In 1974 the Max Richmond Estate sold the WPGC combo for $5.8 million to First Media Corporation. Five years later the combo faced new top 40 competition from ABC's WRQX, calling itself Q107. Other top 40s in the market had been WMAL and WMOD until going country as WMZQ in 1977. WKYS began playing disco in 1975. WPGC beat WMAL in the Arbitron (12+) ratings for the first time in 1979. After Steve Kingston's departure as PD in 1982, WPGC moved toward an adult contemporary sound, only to fall behind Q107.

During this era the market saw many changes as WASH briefly switched from adult contemporary to top 40/contemporary hits. In 1984 WPGC-FM became WCLY, calling itself "Classy 95." Rock station WAVA then tried to go after Q107 as a top 40 hits station. First Media sold the WPGC combo for $177 million in 1987 to Cook Inlet. The new owner revived the FM by bringing back the WPGC call letters and changing the format to urban contemporary and then contemporary hits. The also changed the AM's format to business talk in 1988. The combo was sold to Infinity in 1994 for $60 million.
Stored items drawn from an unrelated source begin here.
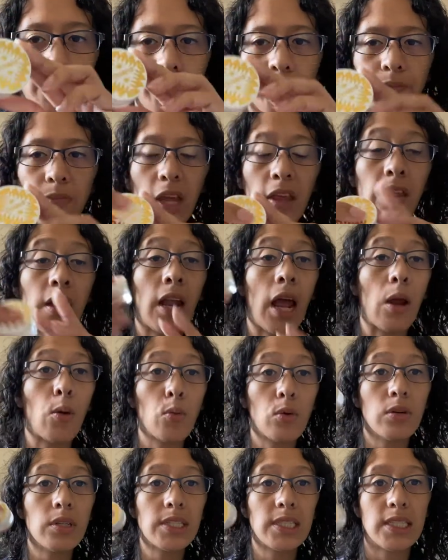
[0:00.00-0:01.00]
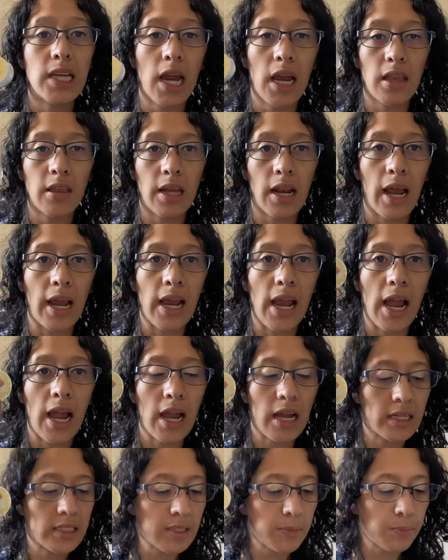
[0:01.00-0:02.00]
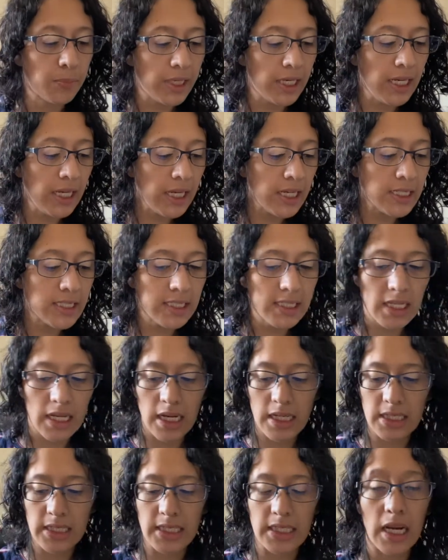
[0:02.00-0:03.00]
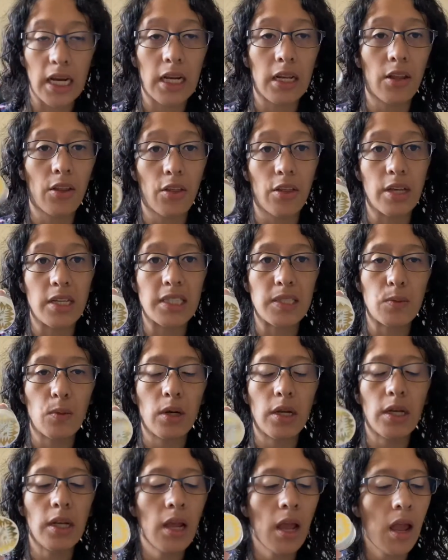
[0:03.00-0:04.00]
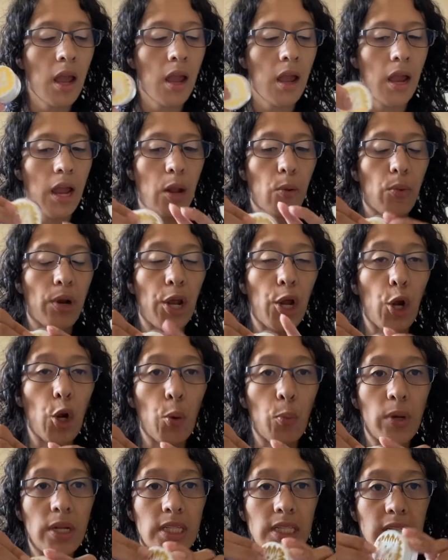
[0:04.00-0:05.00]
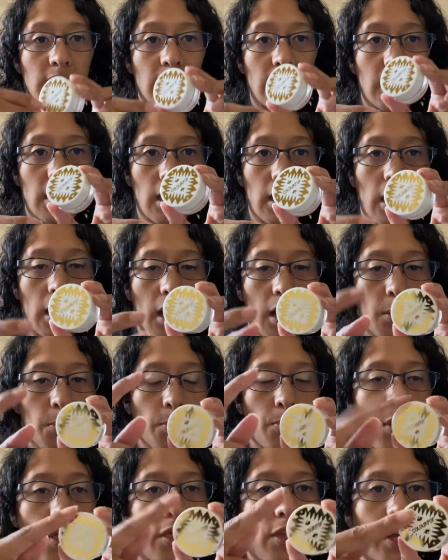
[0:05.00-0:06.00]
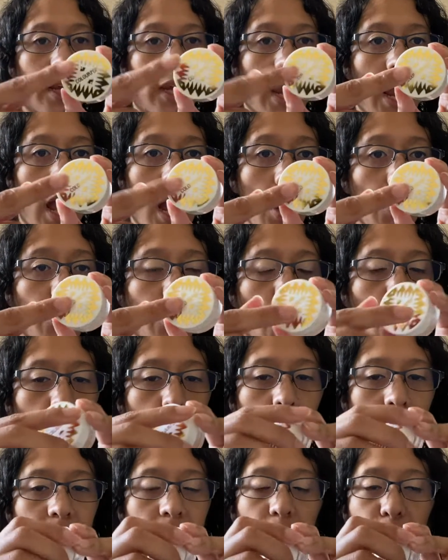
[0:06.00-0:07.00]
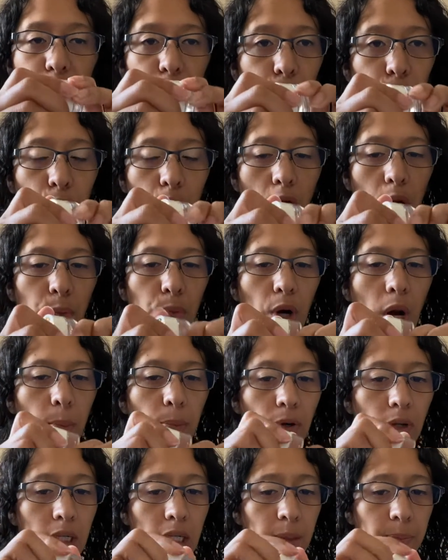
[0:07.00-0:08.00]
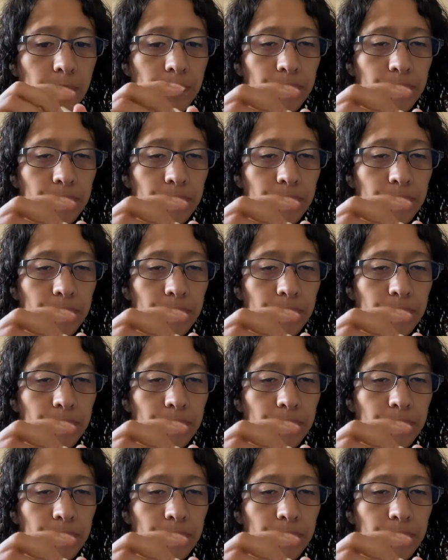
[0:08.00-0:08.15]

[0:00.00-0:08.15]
And then I will say that I had peeked inside this one, and when I opened it up, the cap wasn't screwed on properly.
In 1996 the AM became "Gospel 1580."

By the end of the eighties WPGC-FM had emerged as the market's top station. Other leading stations at the time included Greater Media's beautiful music station WGAY (99.5), Viacom's country stration WMZQ (1390 AM and 98.7 FM), Cap Cities/ABC's adult contemporary station WMAL (630), Albimar's urban contemporary station WKYS (93.9), Emmis' contemporary hits station WAVA (105.1), ABC rival Q107 and Outlet's news leader WTOP (1500). Outlet also owned adult contemporary WASH (97.1). Rock stations that did well in their target demographics included Capitol's WWDC (101.1) and Legacy's classic rocker WCXR (105.9). In the nineties WARW (94.7) would also emerge as a classic rock station.
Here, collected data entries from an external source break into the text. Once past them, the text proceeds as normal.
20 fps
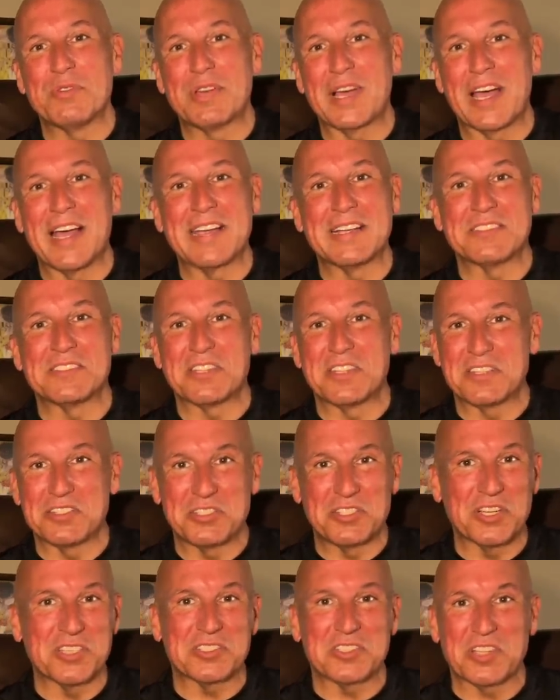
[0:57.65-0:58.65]
guys than
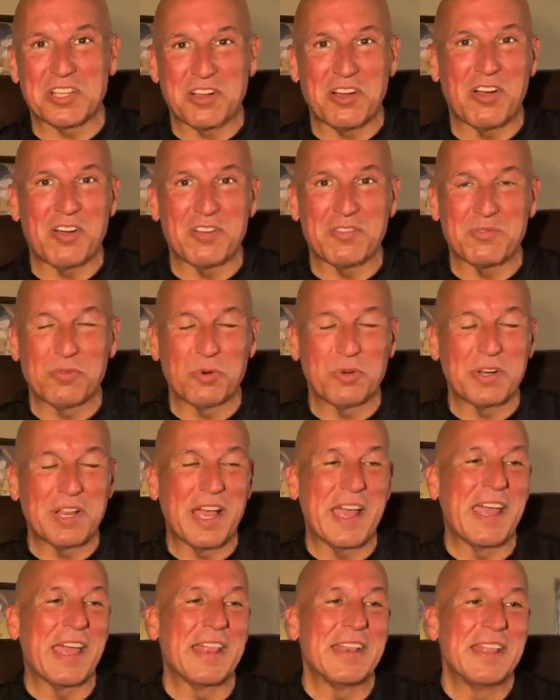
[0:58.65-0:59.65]
just the carnivore
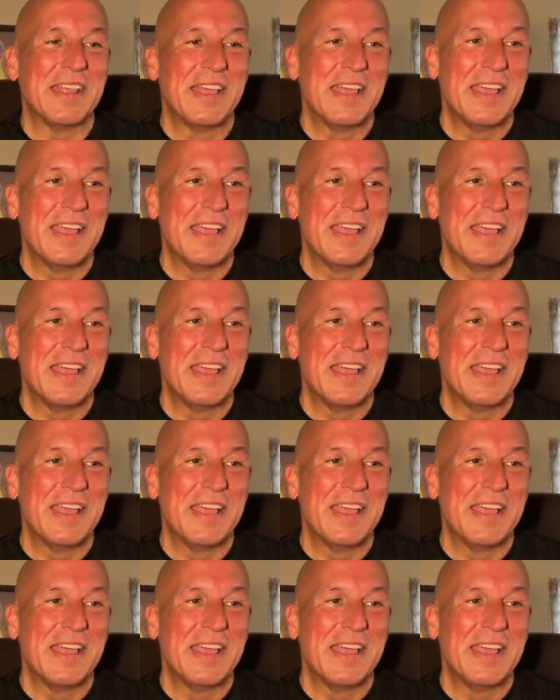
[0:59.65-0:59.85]
diet.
By the late nineties WKYS (93.9), owned by Radio One, had taken the market ratings crown with its urban format. Other top stations of the period included WHUR (96.3, urban AC, Howard), WPGC (95.5, CHR, CBS Radio), WMZQ (98.7, country, Chancellor), WBIG (100.3, oldies, Chancellor), WASH (97.1, AC, Chancellor), WWVZ/WWZZ (103.9/104.1, CHR, Bonneville), WGMS (103.5, classical, Bonneville).